そのかわり、「成功」における運や偶然について、最近思ったことがあるので、それについて書きます。

先日、邱永漢さん と食事をする機会があり、「必要は発明の母、偶然は成功の父」という話を伺いました。今年で86歳になられた邱さんは、これまでの人生でたくさんの成功者と、それよりもずっと多くの失敗したひとたちと出会ってきたわけですが、「計画を立てて、そのとおりに成功したひとは一人も見たことがない」といいます。

私はこれまで、偶然(運)をうまく説明することができなかったのですが、邱さんと別れたあとで、六本木ヒルズの前を歩いているときに、突然、『残酷な世界〜』で書いたこととつながりました。その仮説を、次のような例で説明してみます。

私はいま、深い森のなかで道に迷っているとします。地図も磁石もなく、空は樹木に覆われて太陽も星も見えません。

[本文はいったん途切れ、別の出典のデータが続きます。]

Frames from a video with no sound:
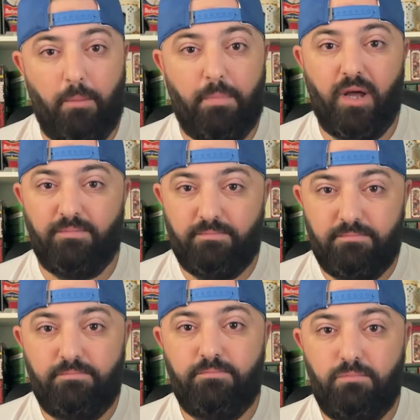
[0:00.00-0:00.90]
but
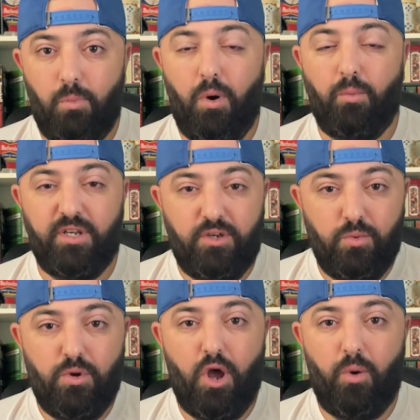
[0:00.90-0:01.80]
what we
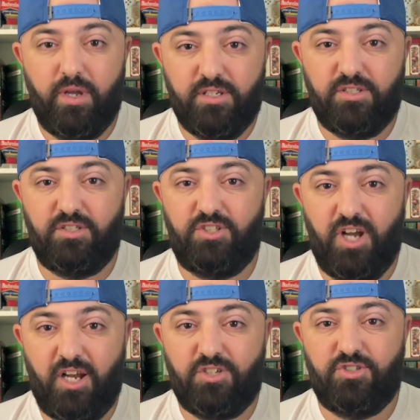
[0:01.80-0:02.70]
do know is
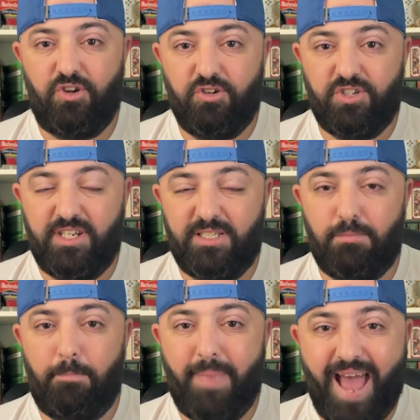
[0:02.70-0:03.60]
Josh Sargent is
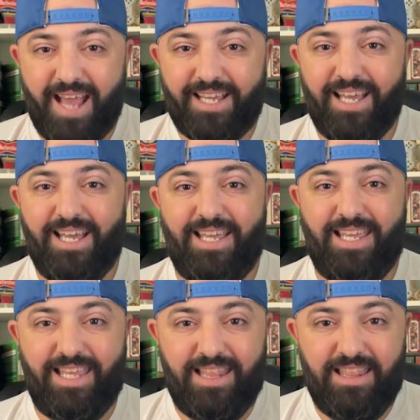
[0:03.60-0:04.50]
back
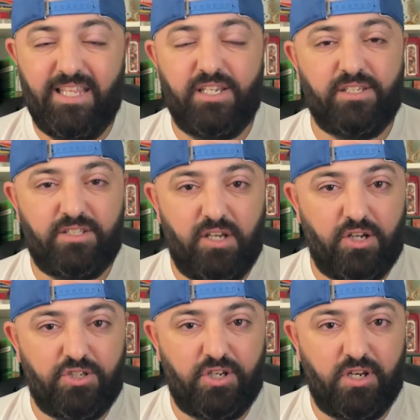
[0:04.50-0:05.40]
in the
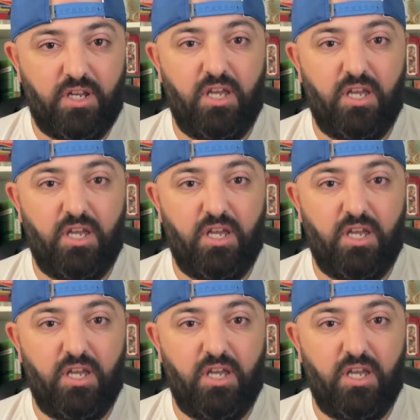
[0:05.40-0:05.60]
discussion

しかしこの森がバザール空間であれば、とにかく歩き出せばどこからかフィードバック(評価)が返ってきます。どの方向に歩き出すかは勘に頼るしかなく、どこからどのようなフィードバックが来るかはわかりません。すなわち、まったくの偶然です。しかし、そのフィードバックを活かすことで、深い森を抜けられるかもしれません。

このように考えると、「成功」に必要とされるさまざまな資質を整理することができます。

  • どこからフィードバックが来るかは、偶然(運)です。
  • そのフィードバックを聞きとれるかどうかは能力です。
  • 正しい方向がわかったとして、一歩を踏み出せるかどうかは決断です。
  • その方向に歩きつづけられるかどうかは努力です。

しかし、歩いているうちにフィードバックは変わってきます。突然、聞こえなくなったり、ネガティブなものに変わってしまうこともあるでしょう。

  • そのとき、立ち止まったり方向を変えたりできるのが勇気です。

ありきたりなたとえですが、ここでいいたいのは、最初のフィードバック(偶然)がなければ永遠に森からは出られないということです。

伽藍の世界 は、原理的に、ポジティブなフィードバックが送られてこない死の世界ですから、いつまで待っても「偶然」は訪れません。脳は物理的に頭蓋骨に閉じ込められていますから、伽藍からバザールへ出る方法を考えているだけでは、無限ループに落ち込むだけです。

ヒトは社会的な動物なので、他者からの評価を参照しながら前に進んでいく基本設計になっています(遺伝子決定論? )。この仕組みを利用する以外に成功への道はなく、すべては常に偶然(初期値のわずかなちがい)から始まるのです。

抽象的な話になってしまいましたが、なにかのお役に立てば幸いです。